Trends in heterocycle synthesis change year on year. Research in pharmaceuticals and crop protection keeps pushing the envelope for more complex, fused-ring building blocks, and demand for robust intermediates like 2,3-dihydro-[1,4]dioxine[2,3-c]pyridine-7-carbaldehyde keeps rising. We adjust our synthesis protocols to keep pace with regulatory and process changes—pushing for greener routes, ensuring traceability, and improving yields with each campaign.
We don’t just meet minimum requirements—we work to surpass them. Our teams track solvent recovery rates, energy inputs, and waste reduction as much as they focus on the chemistry. Trends in green chemistry force us to rethink even familiar steps, swapping out hazardous reagents for safer or less persistent ones, and investing in R&D for new oxidants or more selective catalysts. As feedback accumulates from users seeking better environmental profiles or tighter impurity controls, we channel that feedback into process improvement.

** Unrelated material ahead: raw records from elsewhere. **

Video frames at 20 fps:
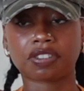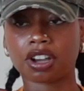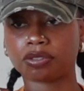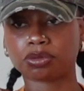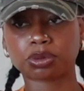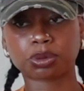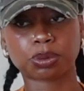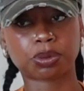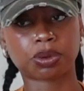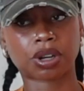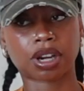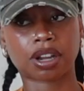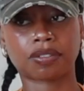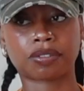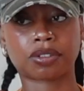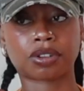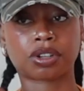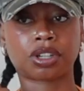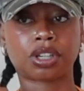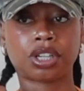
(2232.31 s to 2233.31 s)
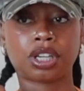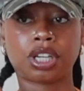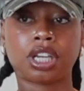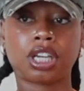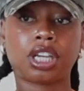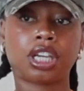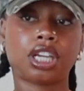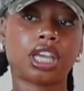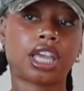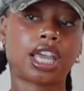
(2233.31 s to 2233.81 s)
comfortable, whatever.
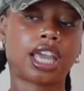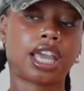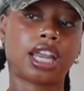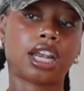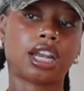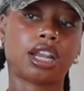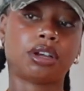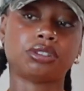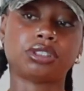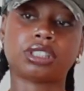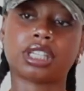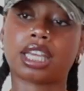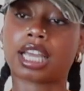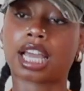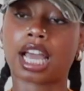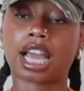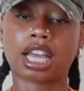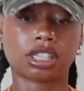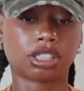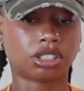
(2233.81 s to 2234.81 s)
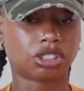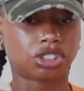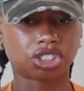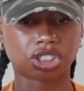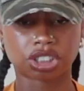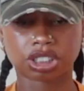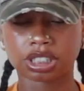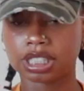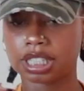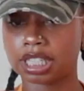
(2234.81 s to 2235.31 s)
And I was like, I
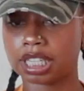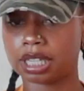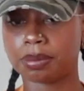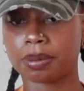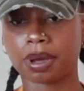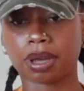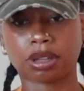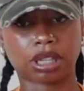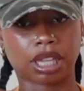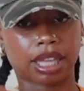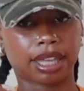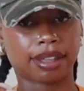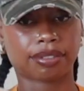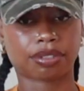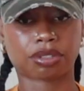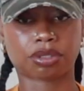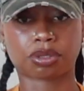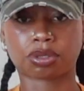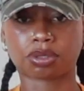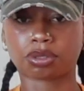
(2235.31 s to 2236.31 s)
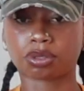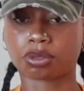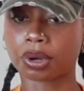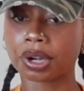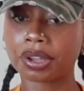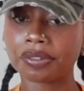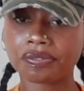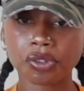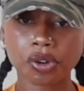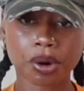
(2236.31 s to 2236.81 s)
just need about like
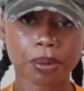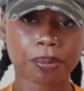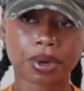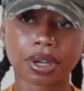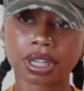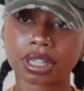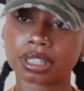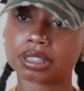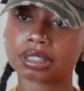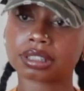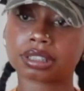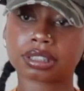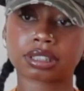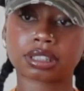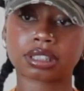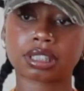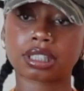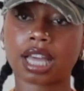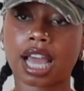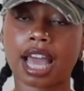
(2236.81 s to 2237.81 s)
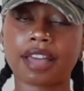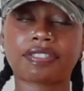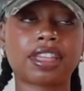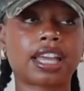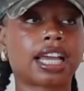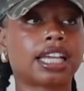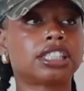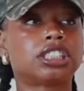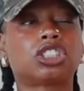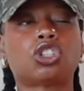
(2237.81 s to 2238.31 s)
3-4 months. I
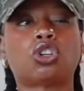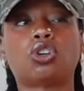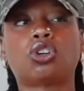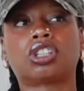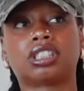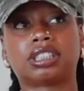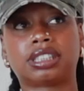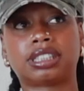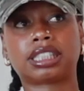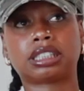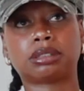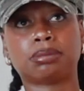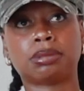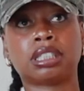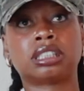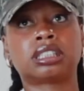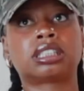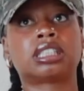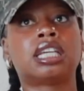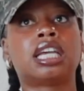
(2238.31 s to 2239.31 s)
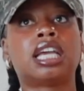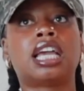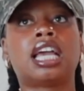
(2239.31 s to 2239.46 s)
think I told her 6 months.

Across the years, we’ve found that making good chemicals takes patience, attention, and willingness to adapt. Each product batch serves as a record of those choices—and each kilogram sent out reminds the plant crew what’s at stake. Whether for a small-batch pharmaceutical scale-up or a major combinatorial campaign, researchers trust 2,3-dihydro-[1,4]dioxine[2,3-c]pyridine-7-carbaldehyde not just because of a label or a report, but because every step of its production reflects real-world skills and a commitment to quality.
Real manufacturing starts where theory ends. Operators on the floor know what makes the difference—even subtle things like whether a reaction color matches expectations or how crystal habit changes with season and humidity. Each bottle we fill and seal carries a piece of that knowledge, built on days and nights standing by reactors, columns, and dryers—not just filling out spreadsheets.
For those who invest in research and development, confidence in starting materials is non-negotiable. Traceability, proven control of impurities, and process transparency matter more than ever as regulatory demands grow and competition sharpens. Having a supply partner that takes pride in that work—and who stands behind every batch with data, records, and hands-on experience—means stronger results, less risk, and better science. This is where expertise and reliability converge, making every lot of 2,3-dihydro-[1,4]dioxine[2,3-c]pyridine-7-carbaldehyde a true tool for discovery.